While having little to no wind the sea is not calm, not by any measure. Bringing out the tender is still quite a task. Out of the fog the huge Hapag Lloyd container ship appears close by, time to get going. We can hardly make out the tiny tender against this giant of a ship. Their captain though keeps me updated all the way through about what happens alongside the lee of their ship. Soon enough our tender is back and the “Guayaquil Express” disappears in the fog again. It all happens so fast, efficient, and without a hint of a doubt that this is the best way forward. Yet, for us on board things become a bit quiet for a while. We all miss Mircea.

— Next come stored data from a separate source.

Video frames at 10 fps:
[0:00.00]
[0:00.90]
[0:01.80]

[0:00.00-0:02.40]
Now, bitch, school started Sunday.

The weather window could not have been more perfect for this transfer, and so very shortly after we get underway again. And now that the crew becomes smaller once again the realization of the near end of the trip sets in. For some of the shipmates it is over two months now. Long enough to feel it could go on forever like this.

Christmas at sea, well, not my thing really. Moral easily suffers; hence, I propose to open up the celebrations for the returning light, from the 21st until arrival. Well received this is what we do. As expected the food is not only great, it is scrumptious, and so is the mood! Arriving the 25th instead of the 23rd makes no difference for us as a group that has sailed the Winter Nord-Atlantic. After all of this together we know now that the moment is all there really is, and we take it as it comes.

Welcome to La Rochelle.

With sunny greetings,

Captain Michael Vogelsgesang

P.S.: Mircea has visited us in la Rochelle and is well. All went as planned and he was well taken care of all along. We look forward to having him return to the “Avontuur” after full recovery, which is likely to be in Guadeloupe.